DIRECTIONS -
Your answer should repeat the entries in full, exactly as given, with no pictures.

Saved data entries -
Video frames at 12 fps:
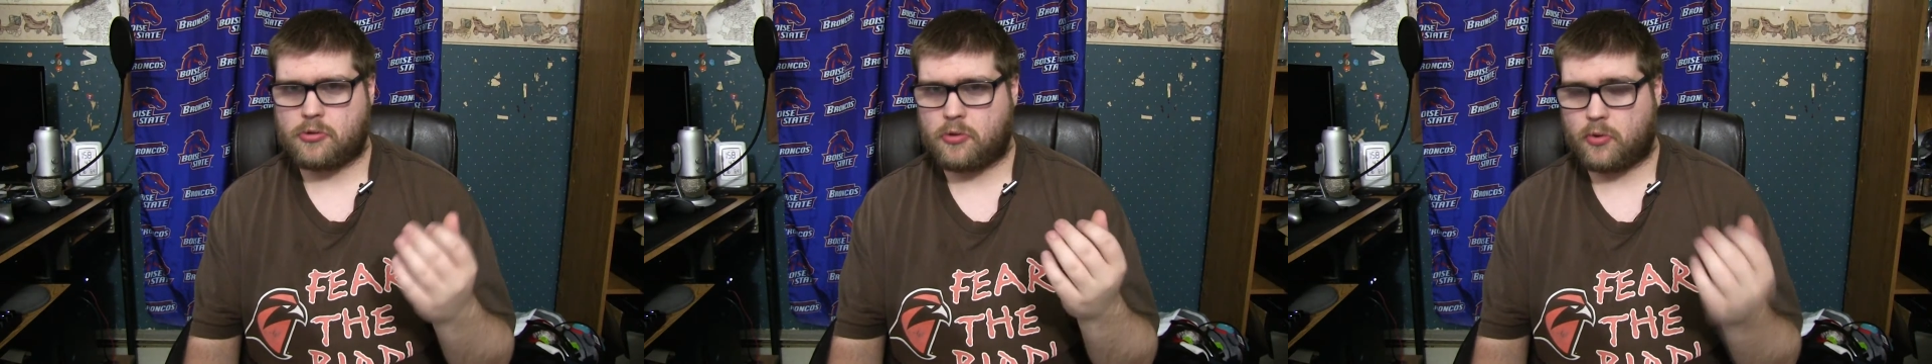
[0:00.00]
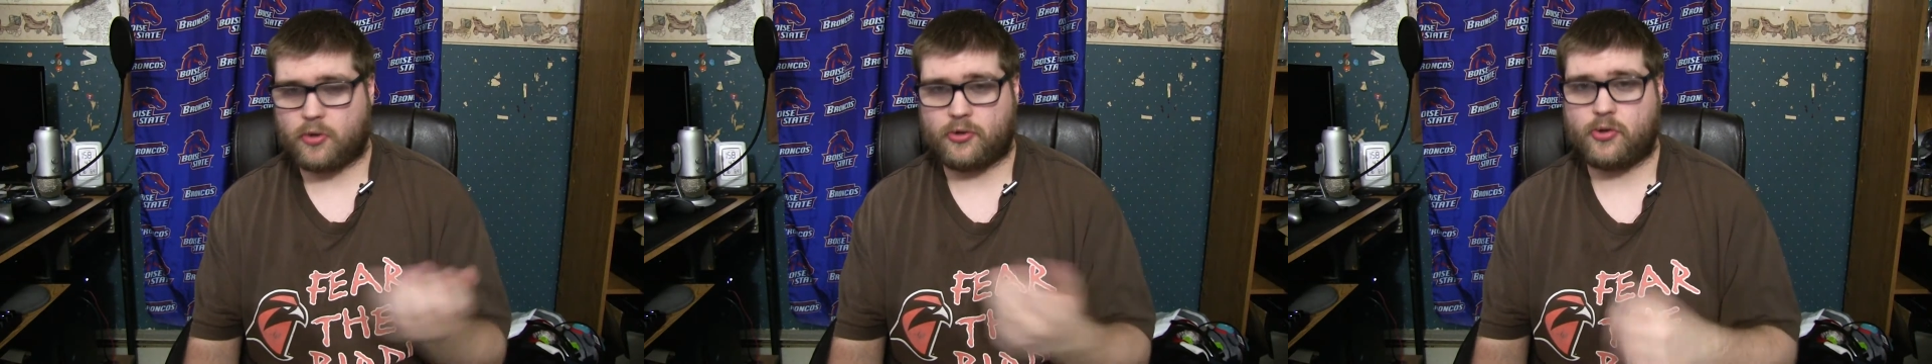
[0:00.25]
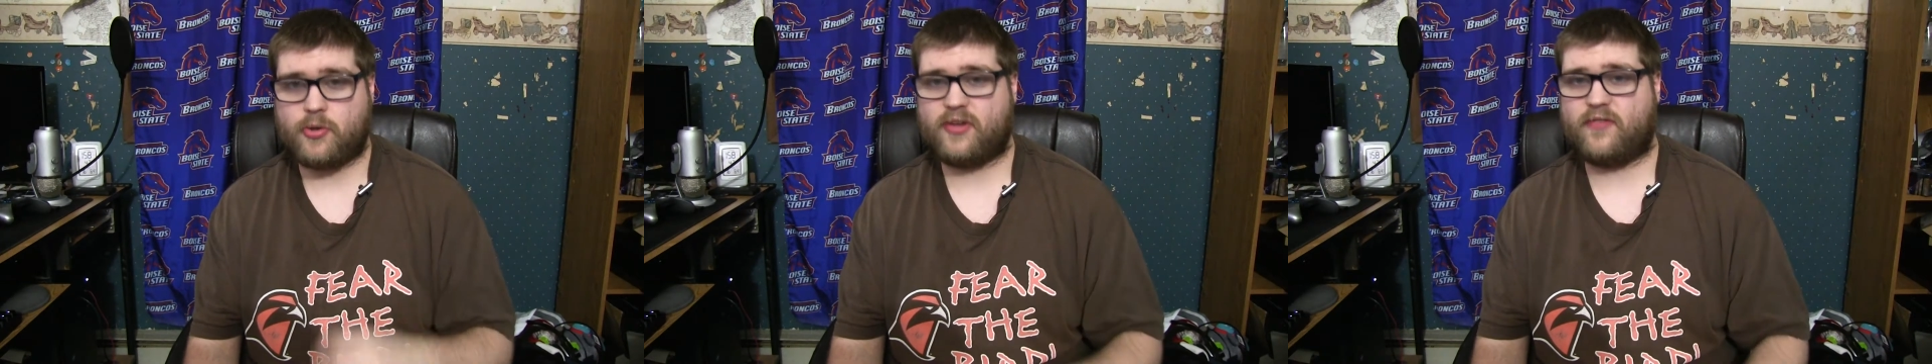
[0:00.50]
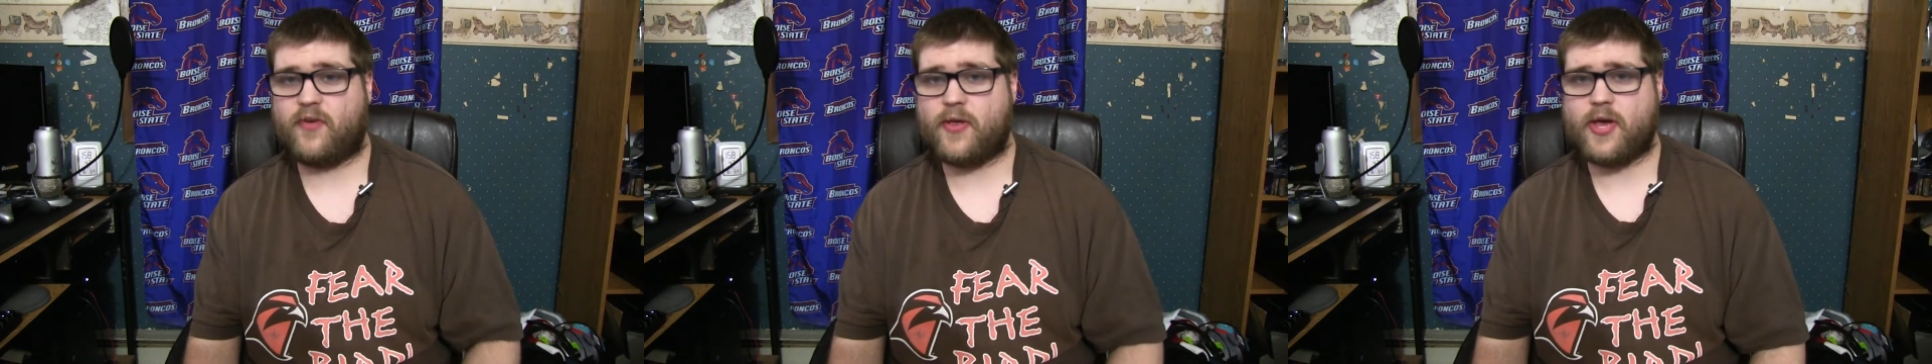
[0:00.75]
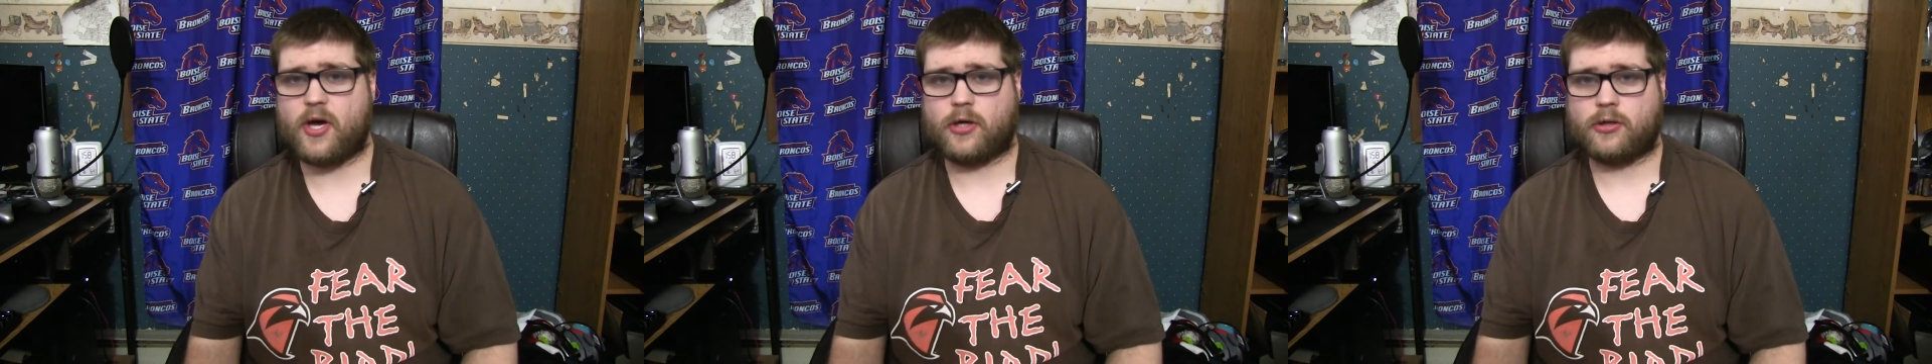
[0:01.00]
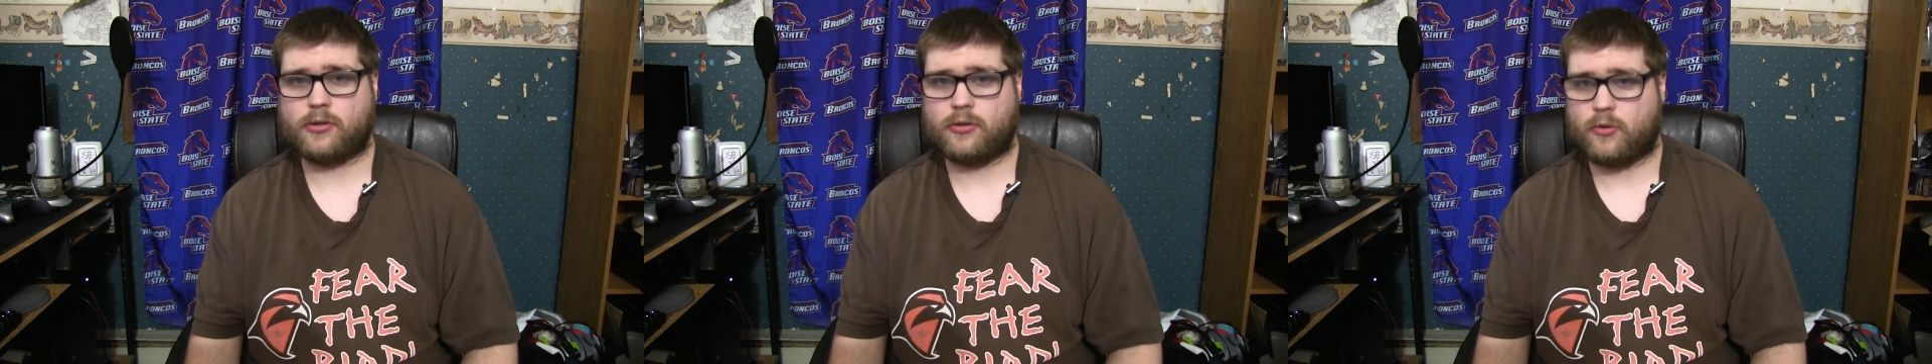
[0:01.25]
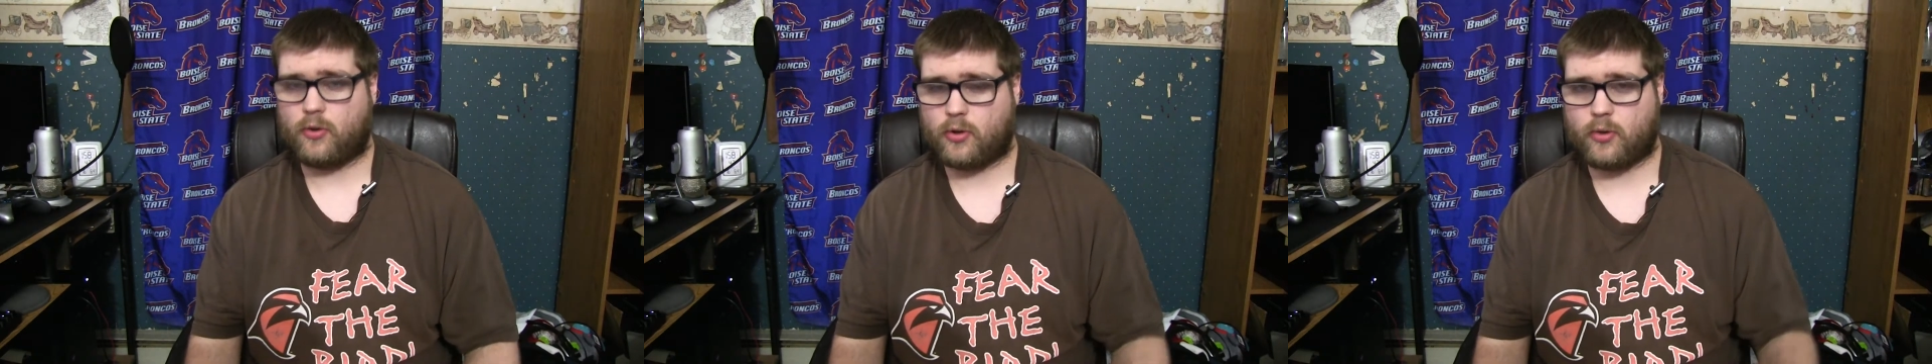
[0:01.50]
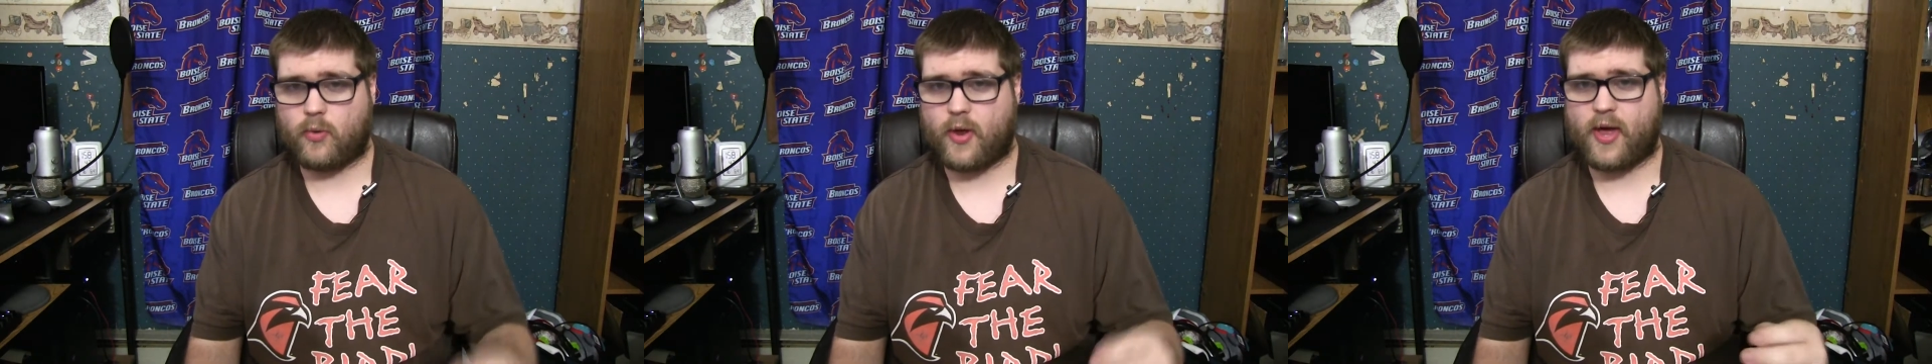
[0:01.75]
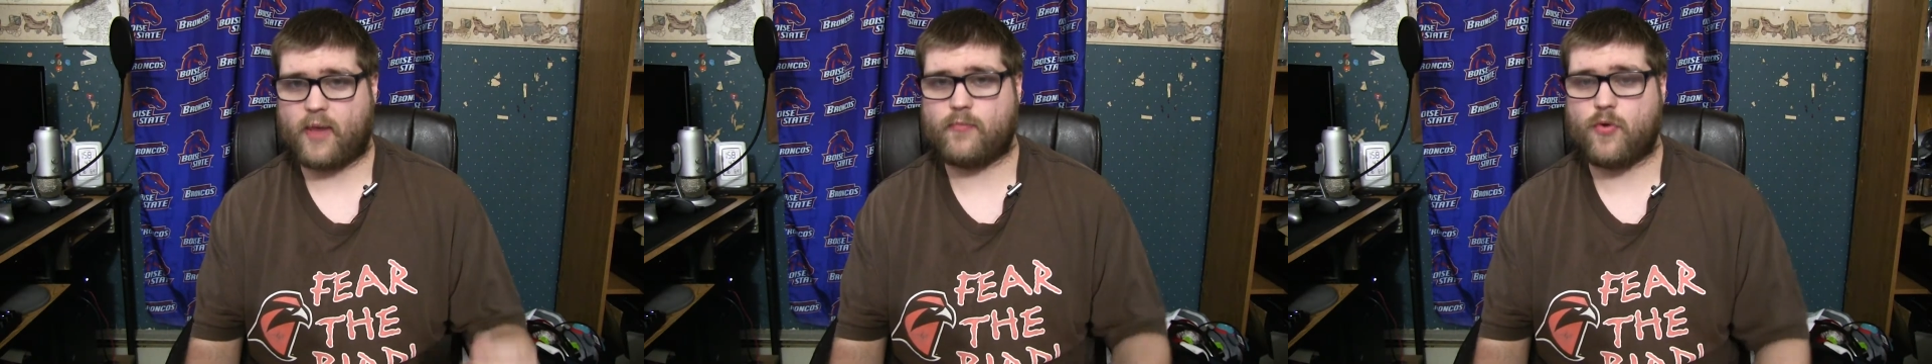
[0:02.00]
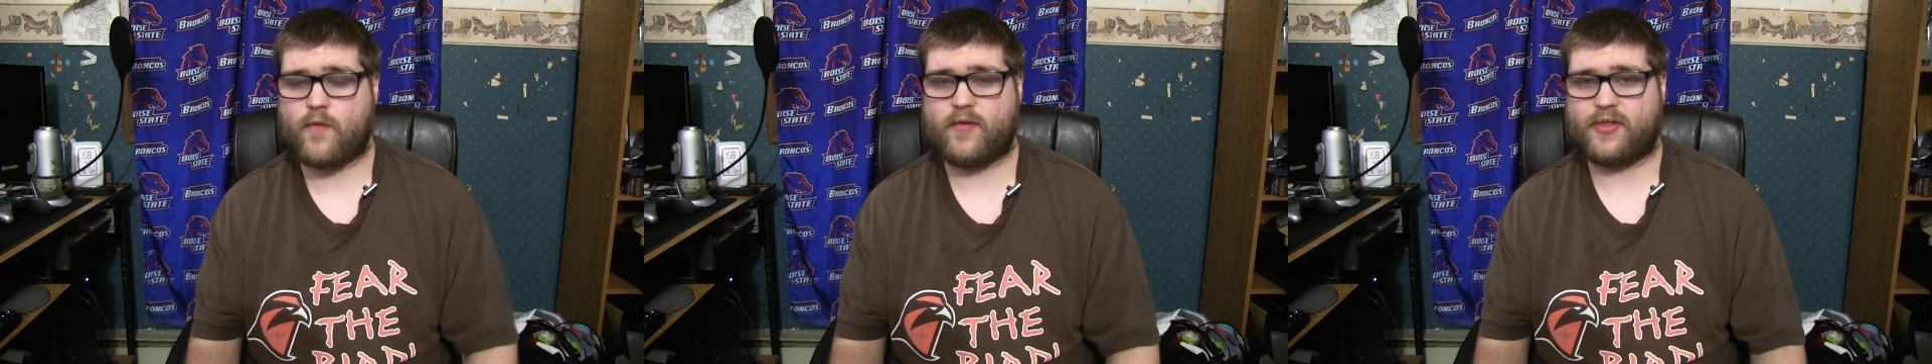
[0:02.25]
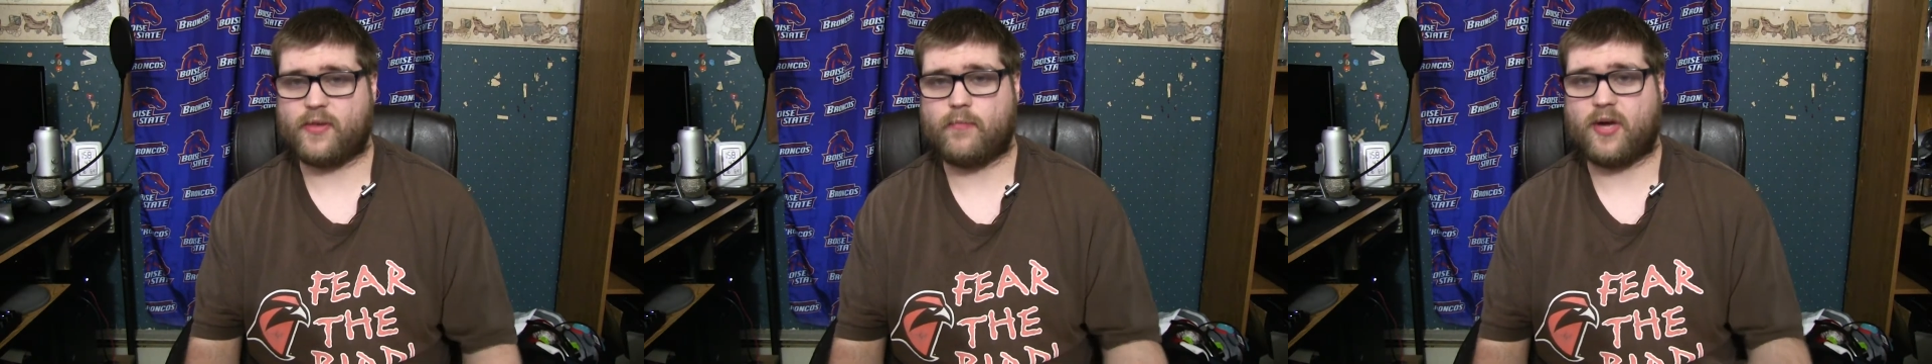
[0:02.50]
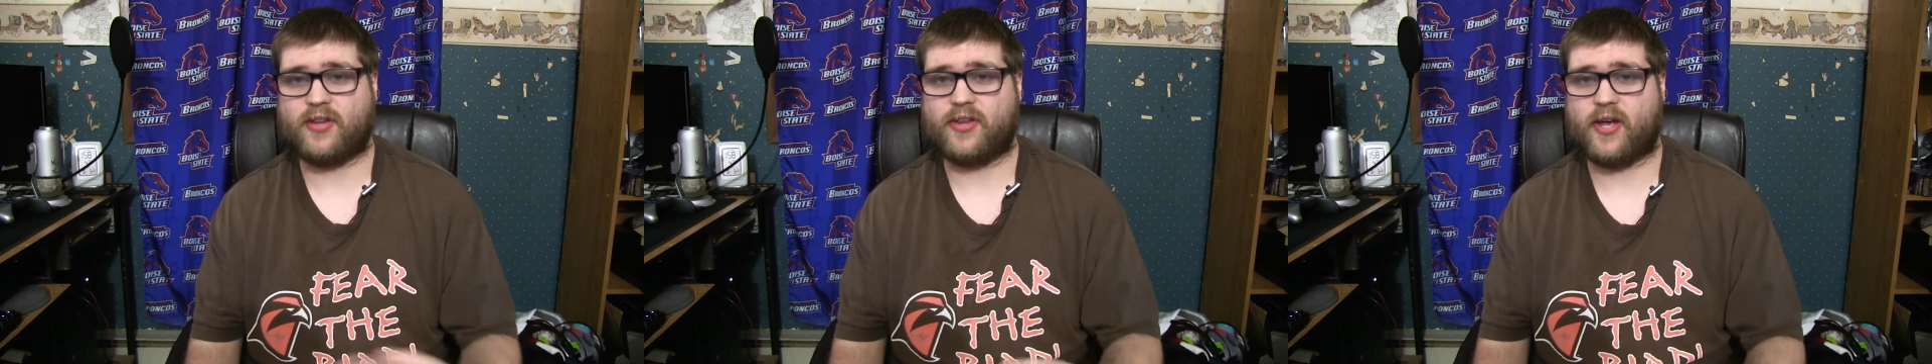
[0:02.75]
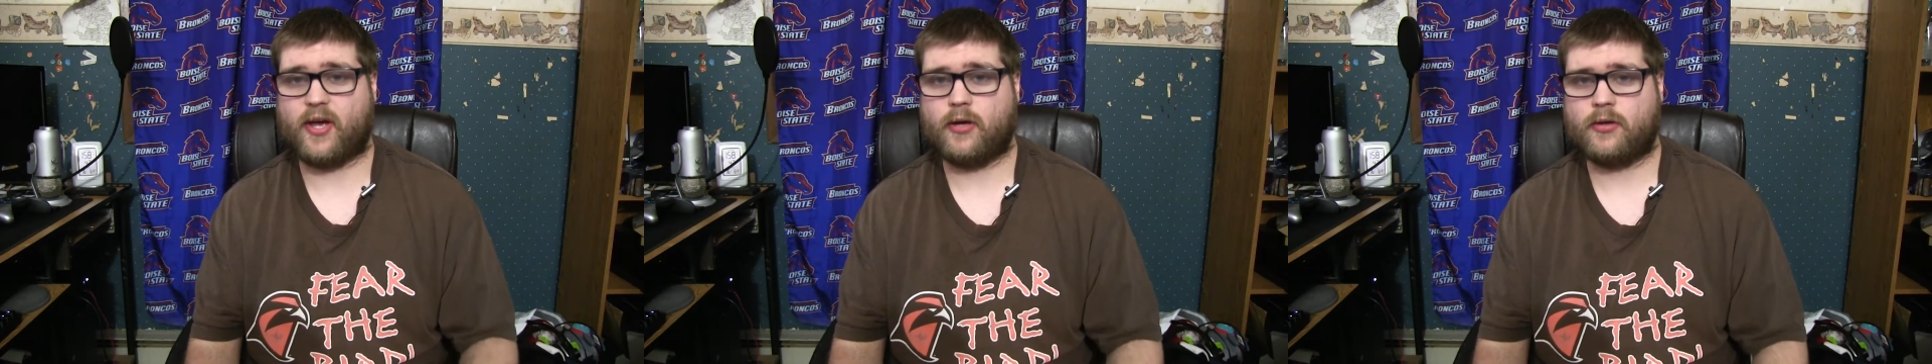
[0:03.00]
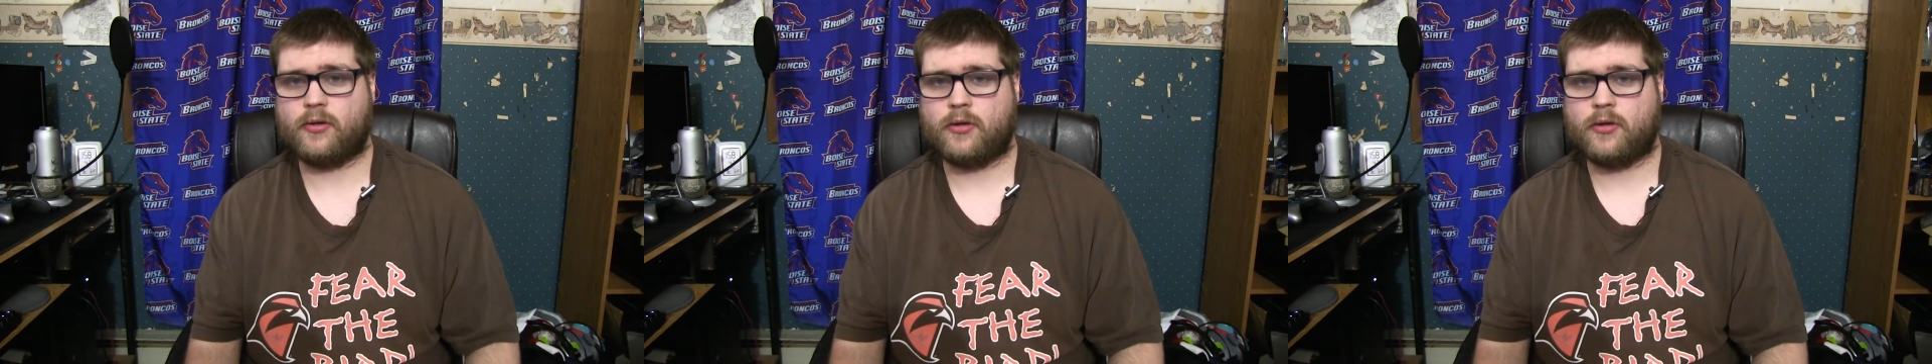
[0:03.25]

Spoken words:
We're going to do this video, or when I move it to Monday,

OUTPUT FOR THIS EXERCISE -
Video frames at 12 fps:
[0:00.00]
[0:00.25]
[0:00.50]
[0:00.75]
[0:01.00]
[0:01.25]
[0:01.50]
[0:01.75]
[0:02.00]
[0:02.25]
[0:02.50]
[0:02.75]
[0:03.00]
[0:03.25]

Spoken words:
We're going to do this video, or when I move it to Monday,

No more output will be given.